HOW TO COMPLETE THIS TASK:
Below are entries with pictures among them; reproduce exactly, and only, the lines from the one containing "[00:03:48.69]" down to the one containing "[00:03:49.32]", without the pictures.

DATA FOR THIS TASK:
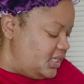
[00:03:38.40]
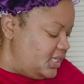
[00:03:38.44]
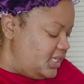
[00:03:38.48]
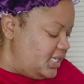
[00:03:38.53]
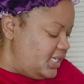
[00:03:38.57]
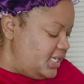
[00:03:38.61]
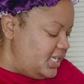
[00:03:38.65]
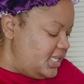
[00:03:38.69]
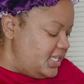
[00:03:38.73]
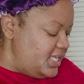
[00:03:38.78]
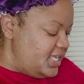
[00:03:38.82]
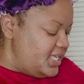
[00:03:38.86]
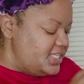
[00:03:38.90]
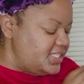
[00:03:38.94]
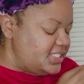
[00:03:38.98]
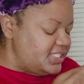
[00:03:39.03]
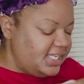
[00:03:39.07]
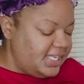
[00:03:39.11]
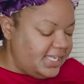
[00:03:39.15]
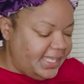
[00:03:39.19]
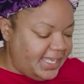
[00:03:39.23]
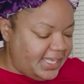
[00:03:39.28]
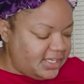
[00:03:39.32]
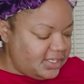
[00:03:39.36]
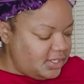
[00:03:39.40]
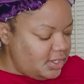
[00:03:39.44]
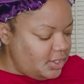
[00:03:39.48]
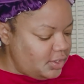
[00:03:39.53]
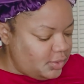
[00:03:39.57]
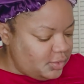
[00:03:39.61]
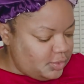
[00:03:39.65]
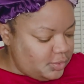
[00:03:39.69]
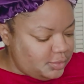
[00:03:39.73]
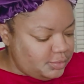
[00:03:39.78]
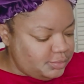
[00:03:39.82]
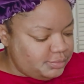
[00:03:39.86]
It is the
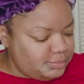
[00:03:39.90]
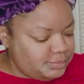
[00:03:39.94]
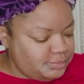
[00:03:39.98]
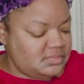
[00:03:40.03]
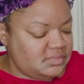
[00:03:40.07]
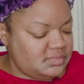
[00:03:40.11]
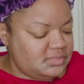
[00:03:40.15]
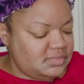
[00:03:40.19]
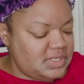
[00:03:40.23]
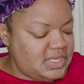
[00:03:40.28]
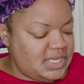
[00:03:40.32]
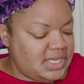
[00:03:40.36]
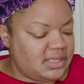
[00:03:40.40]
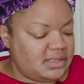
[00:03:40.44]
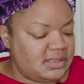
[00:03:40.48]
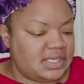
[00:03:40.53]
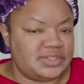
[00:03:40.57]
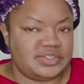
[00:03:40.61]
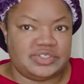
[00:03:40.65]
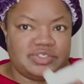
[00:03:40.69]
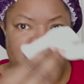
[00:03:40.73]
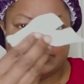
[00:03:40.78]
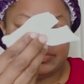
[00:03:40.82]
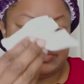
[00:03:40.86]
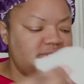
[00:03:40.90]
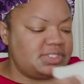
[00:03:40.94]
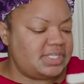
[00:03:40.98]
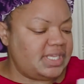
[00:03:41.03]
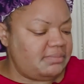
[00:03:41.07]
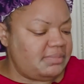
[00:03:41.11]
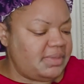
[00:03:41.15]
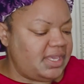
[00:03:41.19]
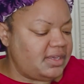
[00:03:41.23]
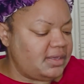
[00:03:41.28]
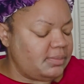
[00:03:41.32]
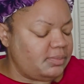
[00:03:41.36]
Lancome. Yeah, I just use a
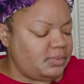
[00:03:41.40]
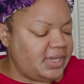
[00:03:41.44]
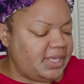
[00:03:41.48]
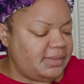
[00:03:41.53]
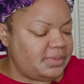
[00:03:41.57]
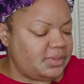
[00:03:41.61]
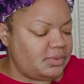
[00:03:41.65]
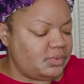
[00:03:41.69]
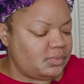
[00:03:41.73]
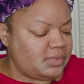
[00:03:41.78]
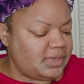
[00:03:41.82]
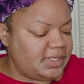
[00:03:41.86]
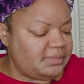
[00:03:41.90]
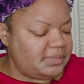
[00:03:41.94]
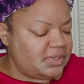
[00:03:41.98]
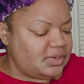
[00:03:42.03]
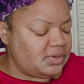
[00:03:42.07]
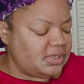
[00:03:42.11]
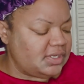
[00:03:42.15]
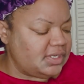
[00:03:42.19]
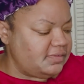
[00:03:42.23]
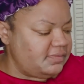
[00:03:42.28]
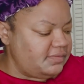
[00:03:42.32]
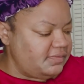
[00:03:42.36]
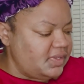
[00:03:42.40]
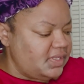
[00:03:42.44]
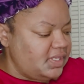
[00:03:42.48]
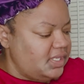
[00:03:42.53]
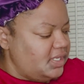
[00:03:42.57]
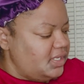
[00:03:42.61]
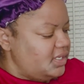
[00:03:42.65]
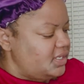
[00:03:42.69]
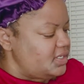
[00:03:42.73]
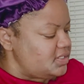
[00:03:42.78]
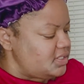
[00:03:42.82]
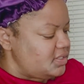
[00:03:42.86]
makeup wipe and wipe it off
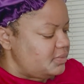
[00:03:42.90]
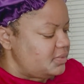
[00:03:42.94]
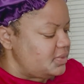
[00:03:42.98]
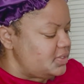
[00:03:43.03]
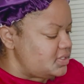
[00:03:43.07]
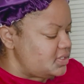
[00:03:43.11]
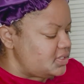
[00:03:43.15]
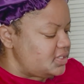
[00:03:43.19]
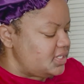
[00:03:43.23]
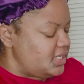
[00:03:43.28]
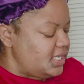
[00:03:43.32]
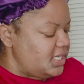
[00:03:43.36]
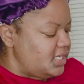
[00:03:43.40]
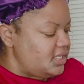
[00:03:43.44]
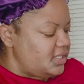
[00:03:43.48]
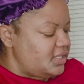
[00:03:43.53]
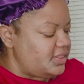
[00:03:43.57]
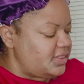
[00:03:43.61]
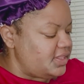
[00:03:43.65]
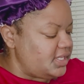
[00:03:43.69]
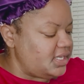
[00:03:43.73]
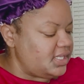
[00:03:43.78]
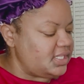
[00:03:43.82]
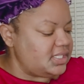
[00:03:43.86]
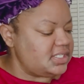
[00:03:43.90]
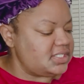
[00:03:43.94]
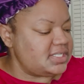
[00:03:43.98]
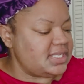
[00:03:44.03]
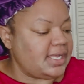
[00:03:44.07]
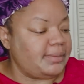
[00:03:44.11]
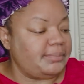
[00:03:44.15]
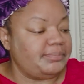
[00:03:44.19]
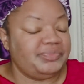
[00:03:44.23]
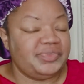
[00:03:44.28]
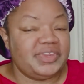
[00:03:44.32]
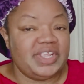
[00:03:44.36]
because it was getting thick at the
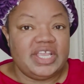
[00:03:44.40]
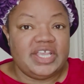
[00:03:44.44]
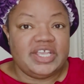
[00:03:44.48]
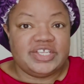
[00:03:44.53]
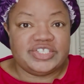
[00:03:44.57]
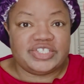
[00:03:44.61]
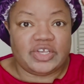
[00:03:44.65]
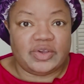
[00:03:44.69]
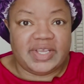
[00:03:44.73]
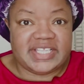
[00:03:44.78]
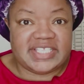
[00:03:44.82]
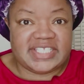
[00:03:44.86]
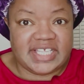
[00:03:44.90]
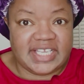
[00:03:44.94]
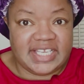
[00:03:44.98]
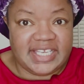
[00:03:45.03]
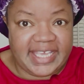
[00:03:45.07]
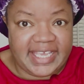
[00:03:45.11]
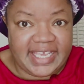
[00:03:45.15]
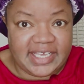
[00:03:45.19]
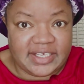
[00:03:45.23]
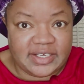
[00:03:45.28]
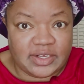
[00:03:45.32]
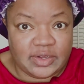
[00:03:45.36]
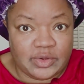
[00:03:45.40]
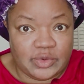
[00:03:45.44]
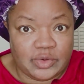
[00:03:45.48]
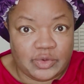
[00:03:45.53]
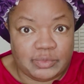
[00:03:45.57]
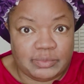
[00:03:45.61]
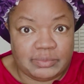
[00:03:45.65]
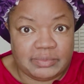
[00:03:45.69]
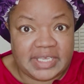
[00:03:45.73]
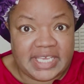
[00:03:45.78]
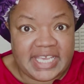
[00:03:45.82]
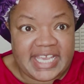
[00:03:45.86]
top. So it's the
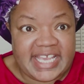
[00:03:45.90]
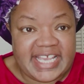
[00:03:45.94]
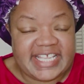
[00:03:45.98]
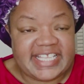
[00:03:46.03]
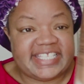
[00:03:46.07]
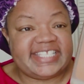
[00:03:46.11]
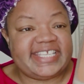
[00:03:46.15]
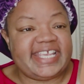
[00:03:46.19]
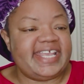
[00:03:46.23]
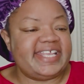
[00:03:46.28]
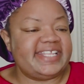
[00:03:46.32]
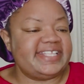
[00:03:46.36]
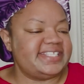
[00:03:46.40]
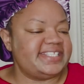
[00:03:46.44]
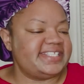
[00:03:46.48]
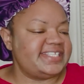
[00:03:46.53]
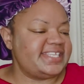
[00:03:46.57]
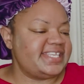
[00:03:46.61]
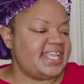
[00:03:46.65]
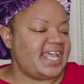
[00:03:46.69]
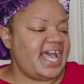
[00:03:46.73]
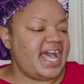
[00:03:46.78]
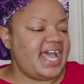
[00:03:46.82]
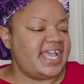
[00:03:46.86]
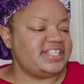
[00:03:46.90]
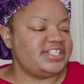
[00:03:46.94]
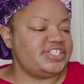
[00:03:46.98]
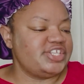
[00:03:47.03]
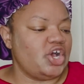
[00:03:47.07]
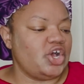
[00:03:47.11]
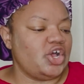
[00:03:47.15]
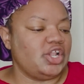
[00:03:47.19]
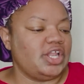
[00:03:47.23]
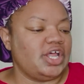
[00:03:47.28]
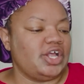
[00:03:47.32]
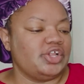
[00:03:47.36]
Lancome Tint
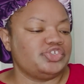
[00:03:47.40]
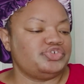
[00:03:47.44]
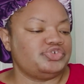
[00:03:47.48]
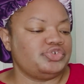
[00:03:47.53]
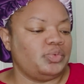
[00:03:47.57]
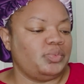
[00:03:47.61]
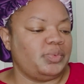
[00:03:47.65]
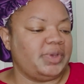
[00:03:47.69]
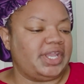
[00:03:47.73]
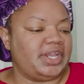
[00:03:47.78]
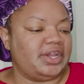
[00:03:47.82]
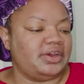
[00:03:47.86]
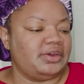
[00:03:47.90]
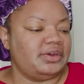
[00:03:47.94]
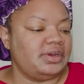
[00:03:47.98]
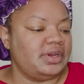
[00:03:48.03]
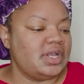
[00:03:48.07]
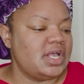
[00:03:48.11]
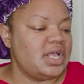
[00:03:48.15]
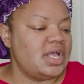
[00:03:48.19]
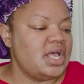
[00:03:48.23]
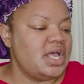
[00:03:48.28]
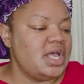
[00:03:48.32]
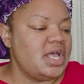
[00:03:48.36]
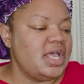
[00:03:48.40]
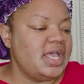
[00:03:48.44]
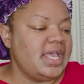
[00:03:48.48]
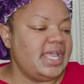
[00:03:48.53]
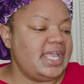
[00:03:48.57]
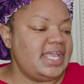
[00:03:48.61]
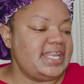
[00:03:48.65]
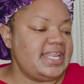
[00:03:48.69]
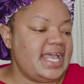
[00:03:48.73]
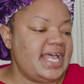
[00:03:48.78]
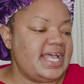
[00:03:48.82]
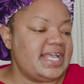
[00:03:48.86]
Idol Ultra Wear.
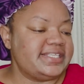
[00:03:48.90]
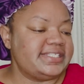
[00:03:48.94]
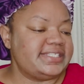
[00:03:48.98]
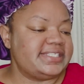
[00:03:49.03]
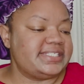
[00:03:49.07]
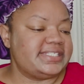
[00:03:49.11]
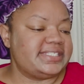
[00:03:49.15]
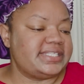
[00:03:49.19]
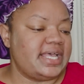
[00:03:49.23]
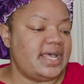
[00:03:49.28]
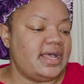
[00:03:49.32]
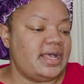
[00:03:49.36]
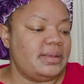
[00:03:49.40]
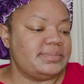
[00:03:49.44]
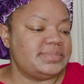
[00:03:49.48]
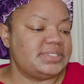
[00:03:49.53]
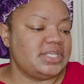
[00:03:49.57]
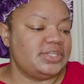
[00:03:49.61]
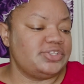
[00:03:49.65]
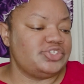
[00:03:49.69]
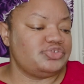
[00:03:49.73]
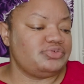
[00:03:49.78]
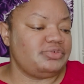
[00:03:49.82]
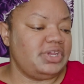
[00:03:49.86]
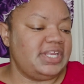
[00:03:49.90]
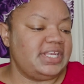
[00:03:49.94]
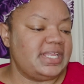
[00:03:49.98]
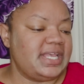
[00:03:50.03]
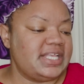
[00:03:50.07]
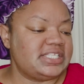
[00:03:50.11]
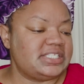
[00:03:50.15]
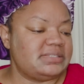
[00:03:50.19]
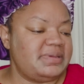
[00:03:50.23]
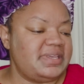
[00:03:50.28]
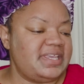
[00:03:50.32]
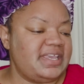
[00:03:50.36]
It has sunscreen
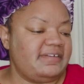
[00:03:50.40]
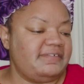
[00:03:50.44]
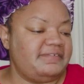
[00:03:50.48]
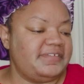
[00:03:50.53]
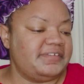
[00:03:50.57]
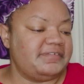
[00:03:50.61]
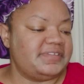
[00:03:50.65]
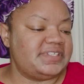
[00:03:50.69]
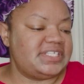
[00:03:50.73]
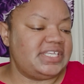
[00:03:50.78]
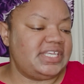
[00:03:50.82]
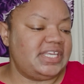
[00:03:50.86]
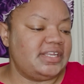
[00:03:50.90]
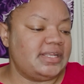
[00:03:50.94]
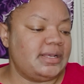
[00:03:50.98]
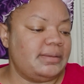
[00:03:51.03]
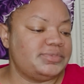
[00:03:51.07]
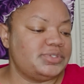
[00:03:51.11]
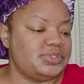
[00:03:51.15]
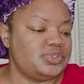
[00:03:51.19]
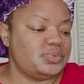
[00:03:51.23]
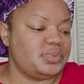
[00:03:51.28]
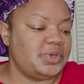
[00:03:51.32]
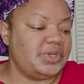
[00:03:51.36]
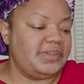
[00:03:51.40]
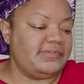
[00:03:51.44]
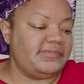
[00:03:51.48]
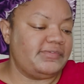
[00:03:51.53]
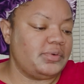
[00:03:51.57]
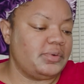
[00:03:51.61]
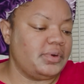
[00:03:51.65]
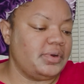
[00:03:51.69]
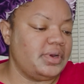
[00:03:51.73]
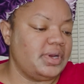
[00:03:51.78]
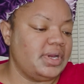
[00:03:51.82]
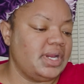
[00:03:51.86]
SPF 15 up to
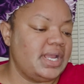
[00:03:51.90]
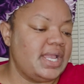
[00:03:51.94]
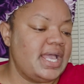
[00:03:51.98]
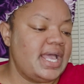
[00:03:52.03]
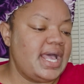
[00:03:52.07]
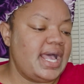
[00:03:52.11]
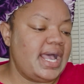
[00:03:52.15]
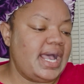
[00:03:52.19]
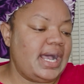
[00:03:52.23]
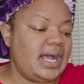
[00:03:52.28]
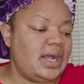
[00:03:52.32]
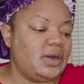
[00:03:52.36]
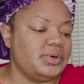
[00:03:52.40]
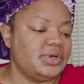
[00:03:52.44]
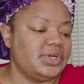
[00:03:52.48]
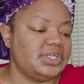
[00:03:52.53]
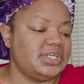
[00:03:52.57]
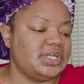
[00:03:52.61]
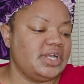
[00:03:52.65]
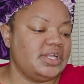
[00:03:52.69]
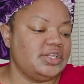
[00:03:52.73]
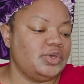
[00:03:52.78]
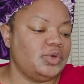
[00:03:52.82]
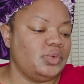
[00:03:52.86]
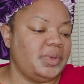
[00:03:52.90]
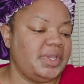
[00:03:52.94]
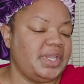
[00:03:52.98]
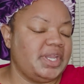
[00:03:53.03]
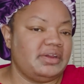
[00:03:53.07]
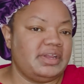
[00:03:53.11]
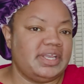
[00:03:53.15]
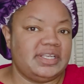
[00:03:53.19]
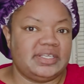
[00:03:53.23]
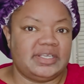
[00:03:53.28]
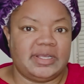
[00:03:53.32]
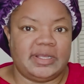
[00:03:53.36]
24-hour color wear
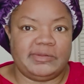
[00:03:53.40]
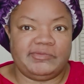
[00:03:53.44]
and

---

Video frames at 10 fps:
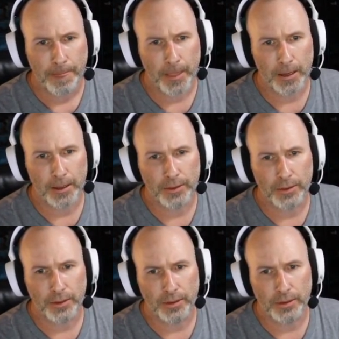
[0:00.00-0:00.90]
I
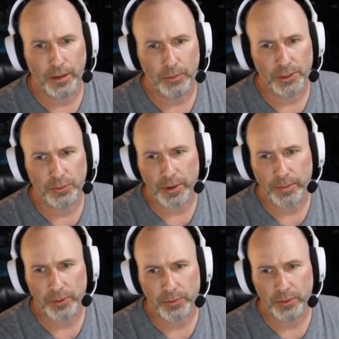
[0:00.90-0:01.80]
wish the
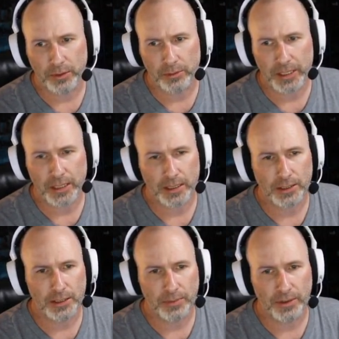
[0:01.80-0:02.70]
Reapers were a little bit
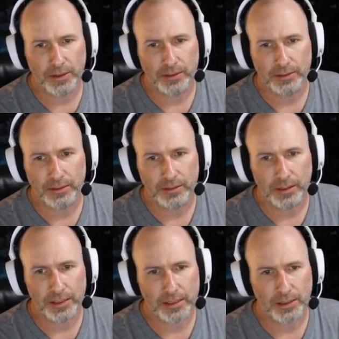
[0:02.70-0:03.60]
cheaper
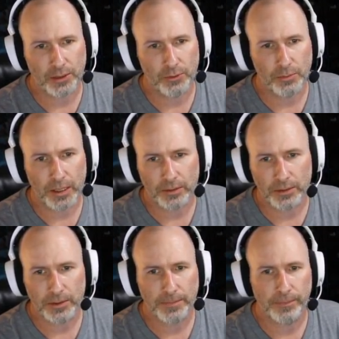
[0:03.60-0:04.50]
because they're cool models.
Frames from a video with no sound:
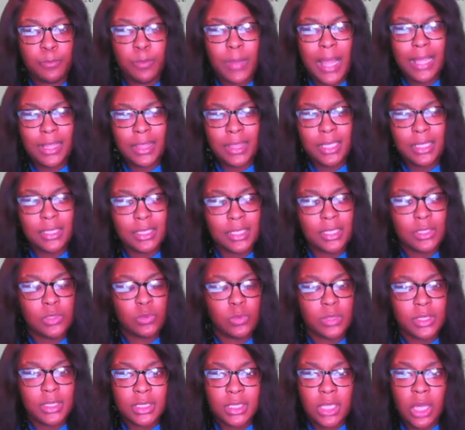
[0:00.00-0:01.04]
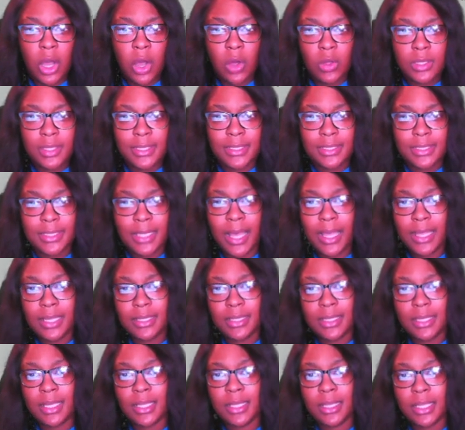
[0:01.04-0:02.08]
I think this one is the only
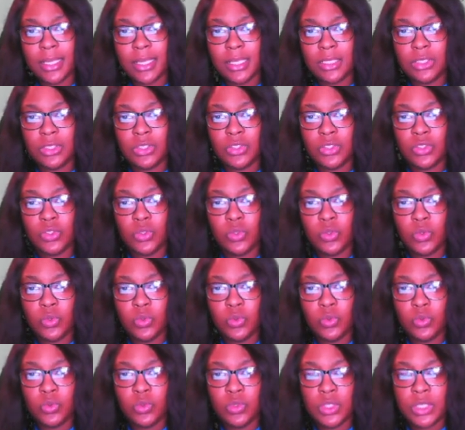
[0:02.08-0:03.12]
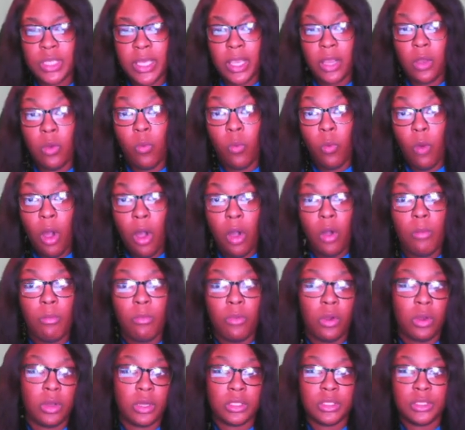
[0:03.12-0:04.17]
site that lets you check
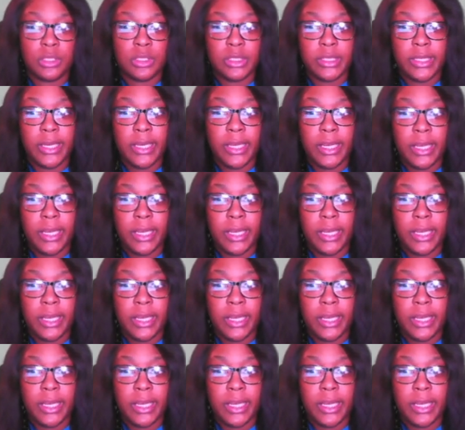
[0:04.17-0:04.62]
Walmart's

WRITTEN ANSWER:
[00:03:48.69]
[00:03:48.73]
[00:03:48.78]
[00:03:48.82]
[00:03:48.86]
Idol Ultra Wear.
[00:03:48.90]
[00:03:48.94]
[00:03:48.98]
[00:03:49.03]
[00:03:49.07]
[00:03:49.11]
[00:03:49.15]
[00:03:49.19]
[00:03:49.23]
[00:03:49.28]
[00:03:49.32]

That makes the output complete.